The DOOM (R)Evolution: Transitioning to the Ouachitas

The DOOM (R)Evolution: Transitioning to the Ouachitas

The DOOM (R)Evolution: Transitioning to the Ouachitas

written by Andrew Onermaa

photos by the author and Aaron Arnzen

As we approach the fifth edition of DOOM, I can't help but smile at its progression. It has stood as a test piece of ultra and bikepacking since the beginning; each year, though, I've found a way to turn the dial a little closer to eleven. That growth reflects the community that keeps showing up, and it mirrors my own evolution as a rider.

I've been fortunate to experience incredible riding across North America: the Tour Divide; North to South Colorado; the endless rollers and minimum-maintenance roads of Iowa; the big mountains of the Vapor Trail 125; long stretches of Big Bend's state and national parks; samplers of riding out of Silverton and Durango; the White Rim; and pockets of Moab glory. Yet Arkansas remains some of the best riding I've experienced anywhere. The deeper I dig into the spiderweb of roads and trails in the Natural State, the deeper the obsession grows.

DOOM started as a rowdy backcountry route built for riders, by a rider. It was never meant to be convenient; it was meant to get people out there. My own exploration of the Ozarks began on 32c tires with tubes and slowly stepped up: 42's, then 47's, then 2.2's, until I found myself on a Slow Southern Steel hardtail with 2.35's.

As my fitness, equipment, and technical ability progressed, the difficulty of each year's DOOM route rose alongside that. It has always been one of the most challenging routes in the country for its distance; I've simply kept finding ways to refine that challenge.

What matters to me is avoiding difficulty for difficulty's sake. I want almost every mile to be rideable. If a rider ends up off the bike, it's rarely due to any sustained, mandatory hike-a-bike; it usually comes down to fitness, equipment, or technical skill. That keeps me motivated to use Arkansas as the place that prepares me to ride and compete anywhere in the world. Certain elements only exist in true mountain or desert landscapes, but as a whole, this state remains an ideal proving ground for testing the trio of equipment, skills, and fitness.

The move to the Ouachitas marks a shift toward a true mountain bike event. In 2022, I rode a full loop around Lake Ouachita by linking the Lake Ouachita Vista Trail, the Womble, and a stretch of the Ouachita Trail. The idea traced back to a loop Kenny Williams contributed to Bikepacking.com more than six years ago; while he wasn't the first to imagine it, he helped put the concept on a broader radar.

I only owned a gravel bike at the time, but I managed to borrow a steel, fully rigid On-One Inbred 29er, set up as a drop-bar singlespeed with 2.2-inch tires, from Ouachita legend Todd Hene. I bikepacked the loop over three days and two nights and was completely blown away by the region. I was underbiked and my skillset wasn't where it needed to be yet, but the experience lit a fire.

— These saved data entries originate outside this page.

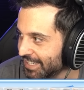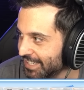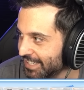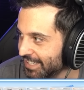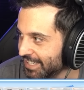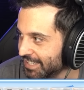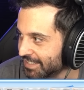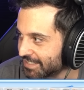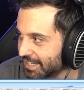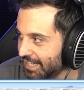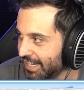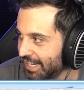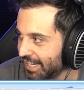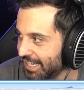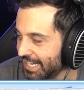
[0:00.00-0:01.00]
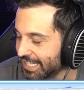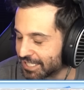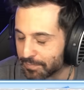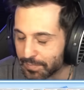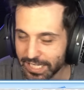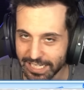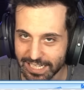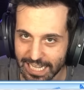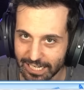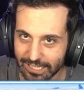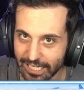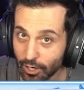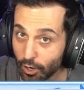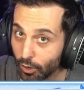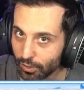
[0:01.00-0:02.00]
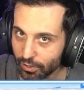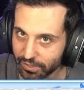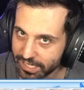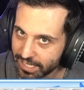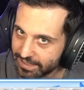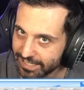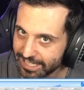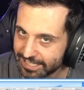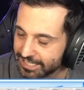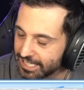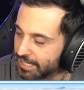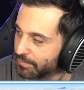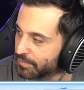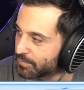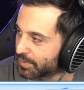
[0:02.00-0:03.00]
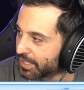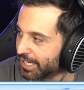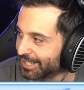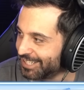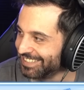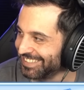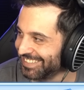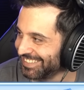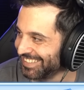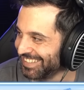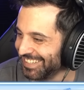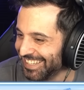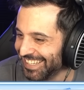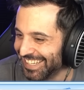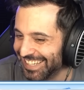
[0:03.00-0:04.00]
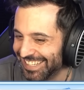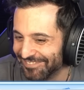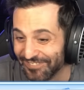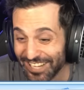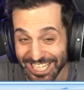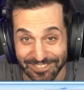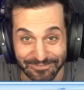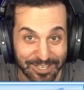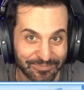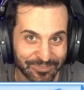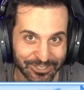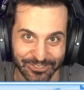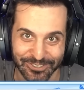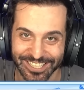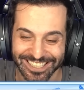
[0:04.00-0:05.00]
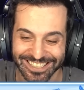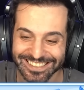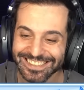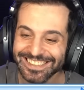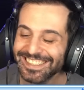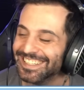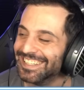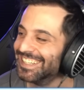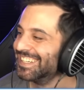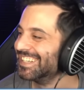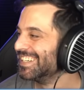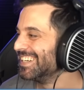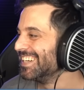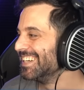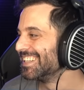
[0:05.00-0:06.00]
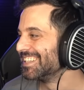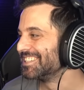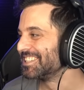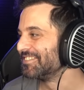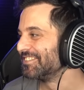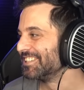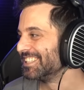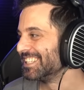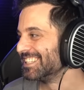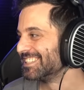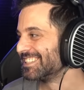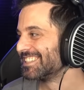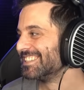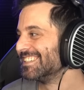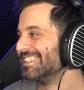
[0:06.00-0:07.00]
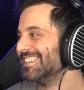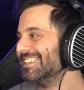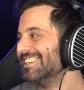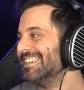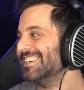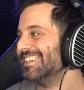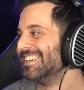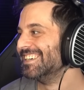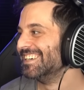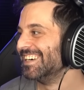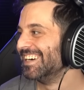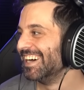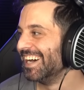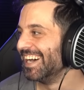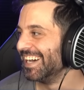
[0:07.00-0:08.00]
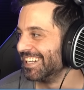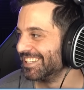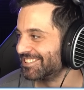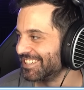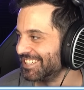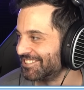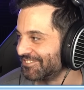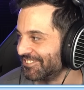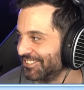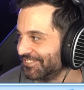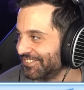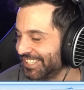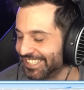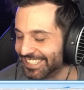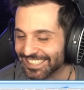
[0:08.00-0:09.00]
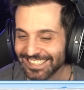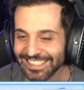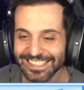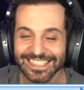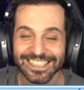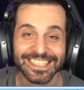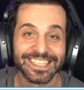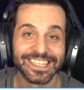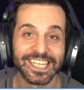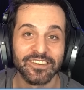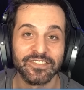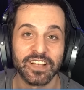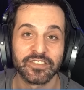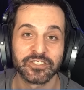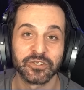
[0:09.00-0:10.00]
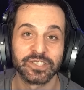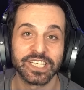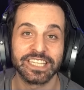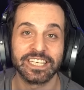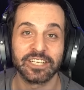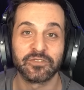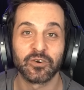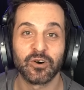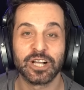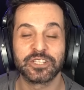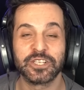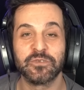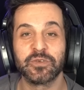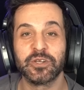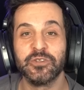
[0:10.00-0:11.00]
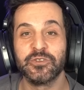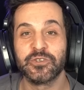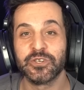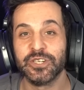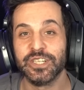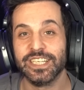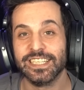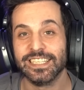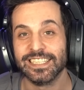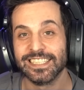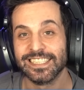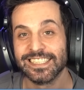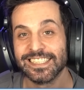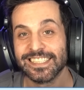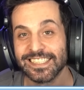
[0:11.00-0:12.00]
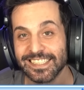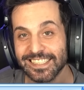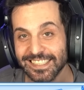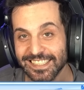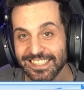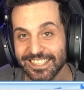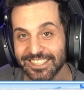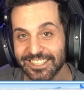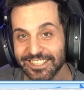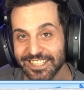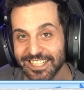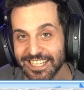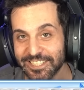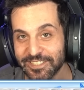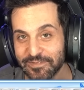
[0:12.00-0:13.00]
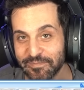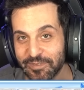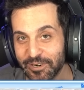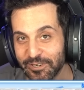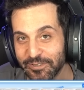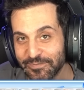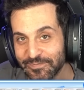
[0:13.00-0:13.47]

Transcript: It's a bit kind of like all or nothing at times, but it makes people quit. It legitimately does. And it's really fun. Love you. Have a whole day. Thank you for watching. Hope you enjoyed. And I'll see you guys tomorrow.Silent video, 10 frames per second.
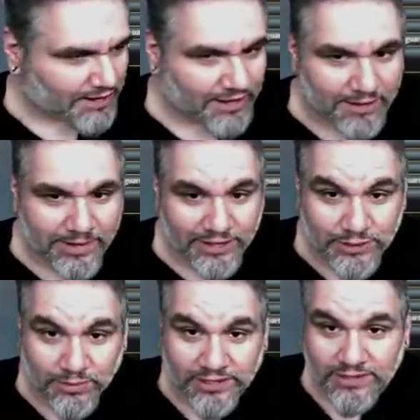I don't know, man. I
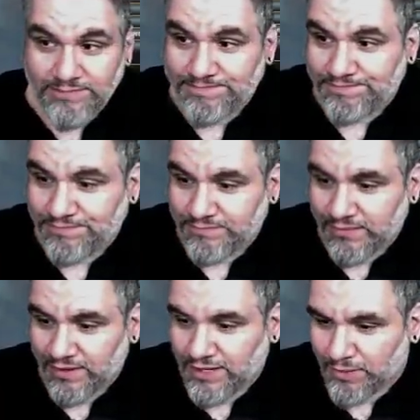just work here.
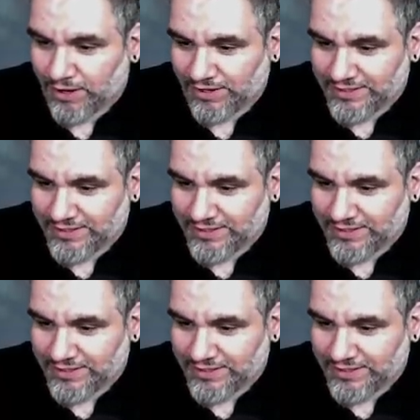You want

Along the way I learned that part of the published route crossed private land, so I made adjustments and added a revised version as a race option in 2022 for an event out of Hot Springs. It became the first time a race fully circumnavigated Lake Ouachita on these trails, and watching the impact it had on riders that year stuck with me. Fast-forward to today, and the progression of DOOM, and of me as a rider, has finally brought me back to this zone.

There's more to the Ouachitas than the marquee trails. The wider footprint of a DOOM-distance route pulls in the far reaches of the Ouachita National Forest, where long roller-coaster ridgelines and open views define the terrain.

These sections offer a brief reprieve from the technical demands while keeping the effort honest and fully engaging. What makes a long route in the Ouachitas special is how the character shifts from hour to hour; it never settles into a single rhythm.

Year five is a celebration of the DOOM community, of pushing the envelope within the ultra and bikepacking space, and, dare I say, the real ones. We don't just talk about it; we live it. There's no faking it out here.

I work a full-time job, and this stands as my annual passion project I can't resist keeping alive and improving. When you find your people, you'll do anything for them. A growing part of this work is shining a light on riders who pour themselves into this style of riding and creating avenues for the industry to engage with and support a community that's steadily expanding what's possible.

I hope to see this event rise to the level of what we're watching with the Mountain Races series overseas. It's the kind of event I wish I could attend as a participant.

The Ouachitas are simply the next chapter, built on the riders who've become veterans of DOOM, the ones stepping in for the first time, and the direction my own riding continues to pull me. That mix of experience and fresh energy is shaping where this event goes next, and I couldn't be more grateful to move forward with all of them.